The project uses the concept of seamless customer identification (SCI), which could have implications for a variety of scenarios.
“Let’s start with shopping,” Saroiu says. “With SCI, any store could immediately know the shopping history and personal preferences of a customer registered with their SCI systems.
“As a customer enters the store, the store could dispatch the ‘right’ sales associate, depending on the customer profile. In the absence of a sales associate, the store could try to infer what the customer’s interests are and issue a coupon in the store directly to the customer’s smartphone. The customer could make use of the coupon during the visit before the payment takes place.”
The system also could make returning an item a breeze. A receipt wouldn’t be necessary to gain return credit, because the system would recognize the customer and have evidence of past purchases. And Zero-Effort Payments scenarios include booths at a trade show featuring an SCI system. Upon leaving, participants could receive an automatic summary of the booths they visited.
Such a system is up and running in the coffee stand in the atrium of Building 99, enabling Microsoft Research personnel to pay for coffee and snacks through face recognition, provided by the Face SDK project from Microsoft Research Asia, and wireless proximity.
The payment system works through Microsoft employee badges.
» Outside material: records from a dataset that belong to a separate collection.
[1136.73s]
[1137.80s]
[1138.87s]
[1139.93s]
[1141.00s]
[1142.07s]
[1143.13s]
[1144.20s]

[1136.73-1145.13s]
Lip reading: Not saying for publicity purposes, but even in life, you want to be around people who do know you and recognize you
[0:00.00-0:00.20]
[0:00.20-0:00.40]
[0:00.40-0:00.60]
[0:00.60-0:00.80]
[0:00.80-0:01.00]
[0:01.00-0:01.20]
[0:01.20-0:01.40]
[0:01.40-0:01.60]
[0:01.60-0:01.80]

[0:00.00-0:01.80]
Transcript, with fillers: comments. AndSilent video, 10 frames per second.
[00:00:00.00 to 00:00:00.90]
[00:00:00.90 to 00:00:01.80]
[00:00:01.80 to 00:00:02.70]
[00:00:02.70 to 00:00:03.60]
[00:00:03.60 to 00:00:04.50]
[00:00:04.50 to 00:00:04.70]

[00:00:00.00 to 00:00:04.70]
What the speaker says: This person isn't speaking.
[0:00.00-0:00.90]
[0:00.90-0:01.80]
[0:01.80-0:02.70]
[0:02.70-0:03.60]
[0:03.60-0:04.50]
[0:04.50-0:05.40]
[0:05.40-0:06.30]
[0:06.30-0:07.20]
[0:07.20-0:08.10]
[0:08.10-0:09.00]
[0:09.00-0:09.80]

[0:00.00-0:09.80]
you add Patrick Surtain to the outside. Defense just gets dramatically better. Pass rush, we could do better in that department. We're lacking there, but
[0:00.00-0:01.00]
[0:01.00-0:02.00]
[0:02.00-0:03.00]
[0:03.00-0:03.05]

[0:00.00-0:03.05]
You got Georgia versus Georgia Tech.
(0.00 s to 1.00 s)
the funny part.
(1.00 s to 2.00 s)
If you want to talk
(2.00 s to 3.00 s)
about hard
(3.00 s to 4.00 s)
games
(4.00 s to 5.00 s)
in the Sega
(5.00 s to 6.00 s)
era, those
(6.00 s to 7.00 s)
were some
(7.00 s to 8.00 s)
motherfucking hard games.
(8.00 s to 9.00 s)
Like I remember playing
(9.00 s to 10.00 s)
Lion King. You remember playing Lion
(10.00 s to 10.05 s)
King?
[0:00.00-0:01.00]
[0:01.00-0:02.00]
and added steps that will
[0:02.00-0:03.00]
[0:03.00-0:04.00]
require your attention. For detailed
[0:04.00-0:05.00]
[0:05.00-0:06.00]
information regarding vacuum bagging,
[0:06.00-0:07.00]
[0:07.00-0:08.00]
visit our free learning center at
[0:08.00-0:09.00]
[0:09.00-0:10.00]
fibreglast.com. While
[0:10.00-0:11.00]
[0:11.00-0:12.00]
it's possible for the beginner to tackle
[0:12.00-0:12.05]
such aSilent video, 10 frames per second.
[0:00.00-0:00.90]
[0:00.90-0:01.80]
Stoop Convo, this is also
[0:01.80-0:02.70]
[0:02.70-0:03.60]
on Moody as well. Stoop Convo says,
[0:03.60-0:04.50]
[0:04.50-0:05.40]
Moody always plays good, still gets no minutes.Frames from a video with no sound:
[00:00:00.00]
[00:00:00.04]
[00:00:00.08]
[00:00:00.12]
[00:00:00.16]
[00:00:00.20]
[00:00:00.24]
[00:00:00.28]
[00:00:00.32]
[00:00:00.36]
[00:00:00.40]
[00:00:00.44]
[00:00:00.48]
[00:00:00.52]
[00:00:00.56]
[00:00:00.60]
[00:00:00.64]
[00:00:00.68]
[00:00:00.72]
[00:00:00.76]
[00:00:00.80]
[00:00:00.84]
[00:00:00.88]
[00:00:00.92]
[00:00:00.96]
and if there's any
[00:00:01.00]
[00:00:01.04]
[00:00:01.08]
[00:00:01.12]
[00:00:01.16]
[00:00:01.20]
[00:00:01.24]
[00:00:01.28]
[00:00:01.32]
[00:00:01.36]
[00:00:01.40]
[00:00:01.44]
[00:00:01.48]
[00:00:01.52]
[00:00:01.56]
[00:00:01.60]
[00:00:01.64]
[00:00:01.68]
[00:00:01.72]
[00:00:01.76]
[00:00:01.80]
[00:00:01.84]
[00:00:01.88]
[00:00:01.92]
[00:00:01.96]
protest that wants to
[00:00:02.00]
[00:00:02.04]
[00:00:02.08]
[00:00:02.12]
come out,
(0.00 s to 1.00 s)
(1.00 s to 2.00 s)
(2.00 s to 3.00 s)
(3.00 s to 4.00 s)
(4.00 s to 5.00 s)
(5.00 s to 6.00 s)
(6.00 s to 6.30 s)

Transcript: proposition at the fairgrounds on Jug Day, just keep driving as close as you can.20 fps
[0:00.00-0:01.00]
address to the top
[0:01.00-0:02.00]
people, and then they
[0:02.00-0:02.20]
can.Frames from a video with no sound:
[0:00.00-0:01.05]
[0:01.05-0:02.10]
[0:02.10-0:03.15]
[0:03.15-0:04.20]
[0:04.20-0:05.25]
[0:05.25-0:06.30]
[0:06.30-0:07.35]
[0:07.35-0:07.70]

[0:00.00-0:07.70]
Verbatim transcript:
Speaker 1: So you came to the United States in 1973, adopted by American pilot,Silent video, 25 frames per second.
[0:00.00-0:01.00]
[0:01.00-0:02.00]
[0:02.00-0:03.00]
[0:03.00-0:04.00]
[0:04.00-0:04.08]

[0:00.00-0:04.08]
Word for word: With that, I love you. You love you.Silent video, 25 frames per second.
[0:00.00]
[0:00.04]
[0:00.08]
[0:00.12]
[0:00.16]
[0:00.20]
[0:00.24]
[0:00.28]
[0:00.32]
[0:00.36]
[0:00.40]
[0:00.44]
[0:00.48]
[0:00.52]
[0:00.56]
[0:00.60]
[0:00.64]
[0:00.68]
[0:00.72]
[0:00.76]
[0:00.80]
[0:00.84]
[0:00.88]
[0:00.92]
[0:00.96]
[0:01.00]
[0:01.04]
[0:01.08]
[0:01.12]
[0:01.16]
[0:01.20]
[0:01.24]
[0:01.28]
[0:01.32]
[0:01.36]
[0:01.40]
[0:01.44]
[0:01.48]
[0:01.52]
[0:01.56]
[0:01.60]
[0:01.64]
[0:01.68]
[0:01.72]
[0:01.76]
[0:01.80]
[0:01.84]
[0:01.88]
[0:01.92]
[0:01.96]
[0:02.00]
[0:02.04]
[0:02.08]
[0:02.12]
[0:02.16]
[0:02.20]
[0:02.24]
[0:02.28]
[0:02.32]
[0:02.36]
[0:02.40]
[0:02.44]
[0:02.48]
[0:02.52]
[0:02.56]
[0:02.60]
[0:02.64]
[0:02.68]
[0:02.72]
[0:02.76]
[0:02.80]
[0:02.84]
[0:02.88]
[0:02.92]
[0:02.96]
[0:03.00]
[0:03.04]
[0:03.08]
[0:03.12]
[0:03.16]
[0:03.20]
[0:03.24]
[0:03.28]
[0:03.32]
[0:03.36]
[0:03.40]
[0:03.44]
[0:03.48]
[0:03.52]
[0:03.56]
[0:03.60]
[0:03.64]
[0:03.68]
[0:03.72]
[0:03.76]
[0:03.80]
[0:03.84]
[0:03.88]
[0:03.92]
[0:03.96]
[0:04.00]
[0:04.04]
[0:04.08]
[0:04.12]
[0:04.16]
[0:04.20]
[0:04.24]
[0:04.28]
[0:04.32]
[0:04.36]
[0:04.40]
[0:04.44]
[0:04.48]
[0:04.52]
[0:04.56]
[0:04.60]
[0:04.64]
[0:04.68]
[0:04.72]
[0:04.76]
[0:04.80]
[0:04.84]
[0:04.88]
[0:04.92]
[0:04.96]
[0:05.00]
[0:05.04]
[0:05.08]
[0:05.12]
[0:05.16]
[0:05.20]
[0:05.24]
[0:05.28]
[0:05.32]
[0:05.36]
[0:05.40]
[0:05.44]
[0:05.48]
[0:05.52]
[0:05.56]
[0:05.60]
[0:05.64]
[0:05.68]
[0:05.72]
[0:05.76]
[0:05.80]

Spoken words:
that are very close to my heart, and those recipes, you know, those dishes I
Microsoft cafeterias and cafes are equipped with employee-badge readers connected via USB to the payment terminal, the cash register. A ZEP tablet is connected to the USB port of the payment terminal, and the cashier confirms the results of the identified person on the tablet. A camera behind the stand captures video that is processed in real time.
The system was deployed in March during TechFest, Microsoft Research’s annual showcase of new projects and technologies, and generated sufficient word of mouth that Saroiu was invited to present the work during the Society for Foodservice Management Critical Issues Conference in April in New York.
For now, the project will continue to require human validation. In addition, the researchers understood from the start that Zero-Effort Payments could have privacy implications.
“Different people have very different tolerances for the privacy implications of such systems,” Saroiu observes. “Clearly, these systems all aim at providing more convenience and richer experiences in people’s lives. These come with privacy tradeoffs. Some people are happy to make these tradeoffs, whereas others aren’t.”
For that reason, the research team—which also includes Alec Wolman, Bryan Parno, intern Chris Smowton, David Molnar, Jay Lorch, Jitu Padhye, Oliver Foehr, Ronnie Chaiken, Victor Bahl, andWeidong Cui—is making it easy for potential users of Zero-Effort Payments to opt in to participate by devising project-specific privacy principles that adhere to Microsoft’s Privacy by Design approach.
“First,” Saroiu says, “people should not be automatically registered in such systems. Instead, an opt-in policy is required. Second, the identifiable data stored by such a system cannot be abused. Such data should be used only for the original goal of the system, the one described to each participant at registration time. Any change in policy should not happen without notifying the participants and allowing them to permanently erase their data from the system.”
Making purchases with no physical effort at all ... and you thought online shopping was easy!